#### What is being asked:
Could you transcribe the records below exactly, leaving out every picture?

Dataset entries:

※

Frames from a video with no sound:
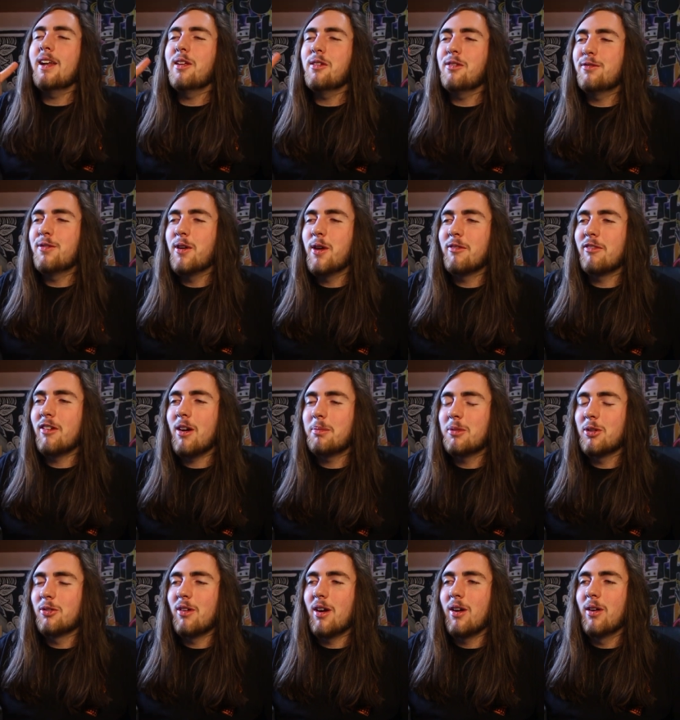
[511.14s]
a little further up
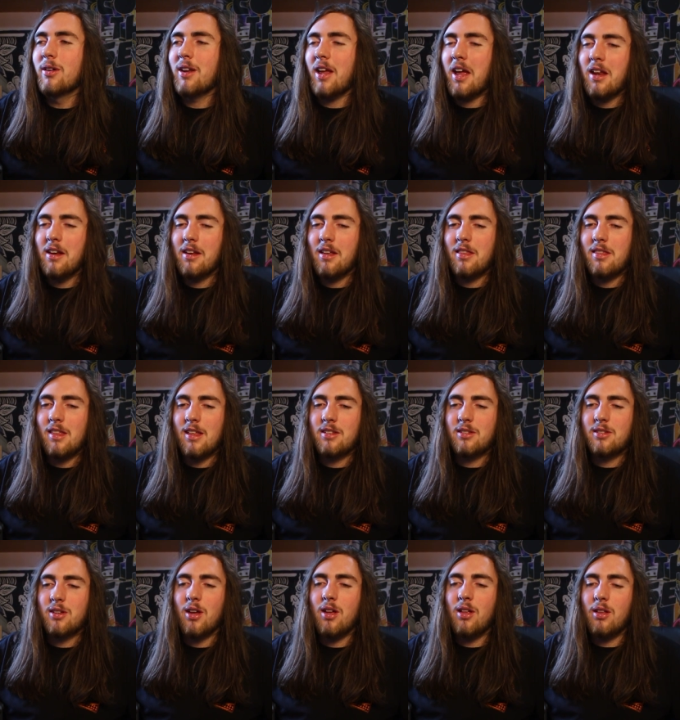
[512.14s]
the road, and this
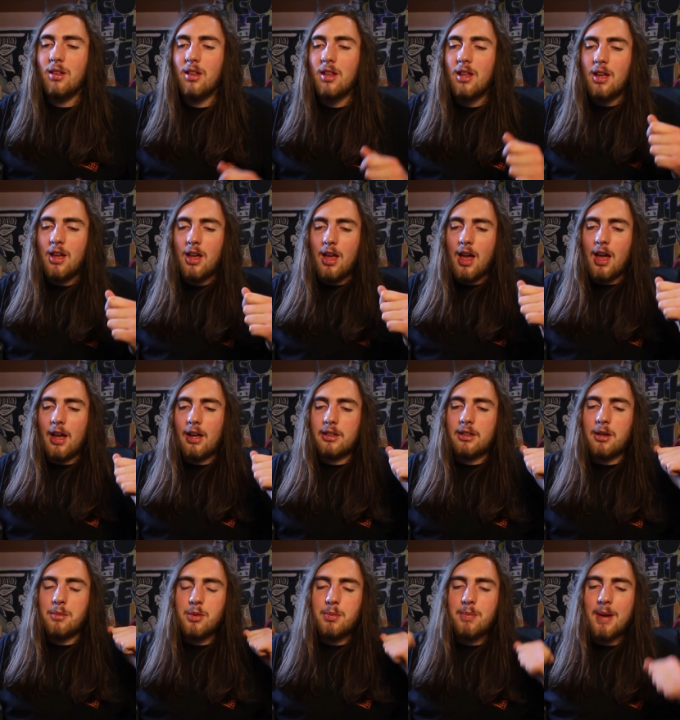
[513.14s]
girl
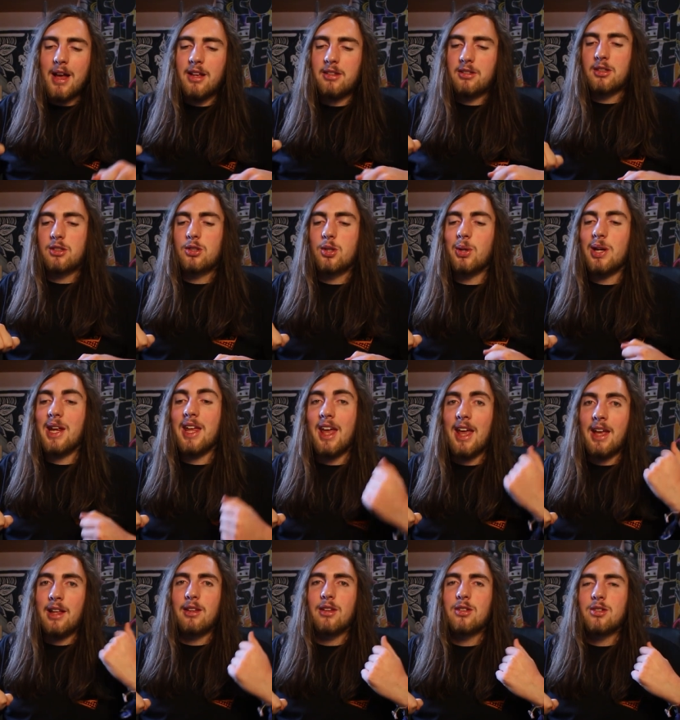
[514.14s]
comes past us talking
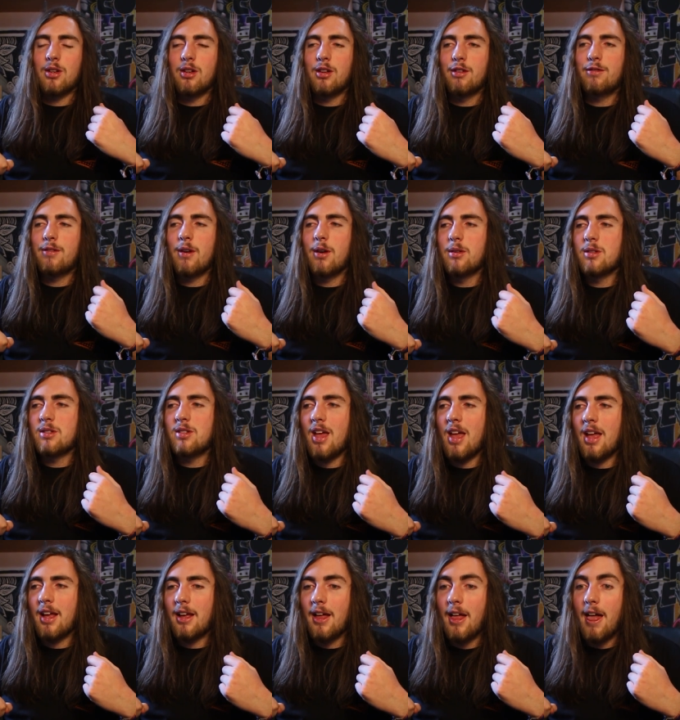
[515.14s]
English on the phone
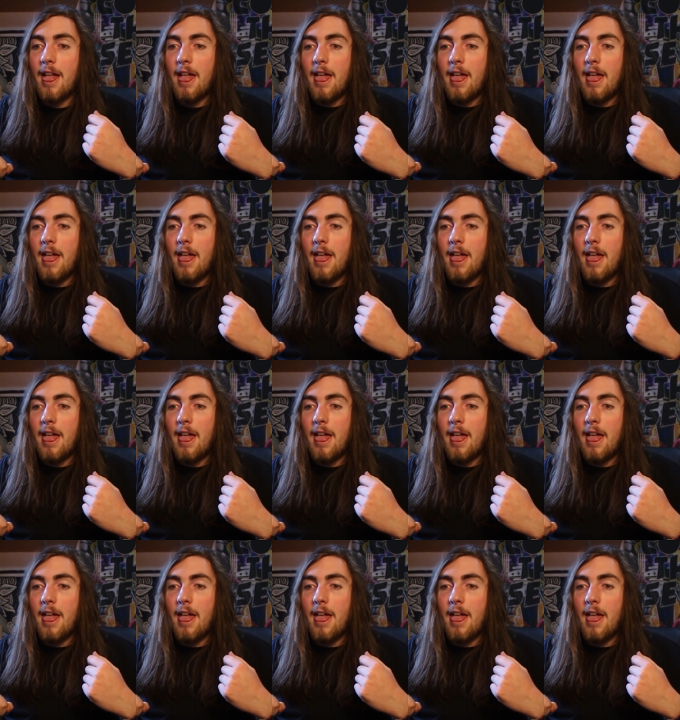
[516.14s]
saying,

※

#### Response to the task:
Frames from a video with no sound:
[511.14s]
a little further up
[512.14s]
the road, and this
[513.14s]
girl
[514.14s]
comes past us talking
[515.14s]
English on the phone
[516.14s]
saying,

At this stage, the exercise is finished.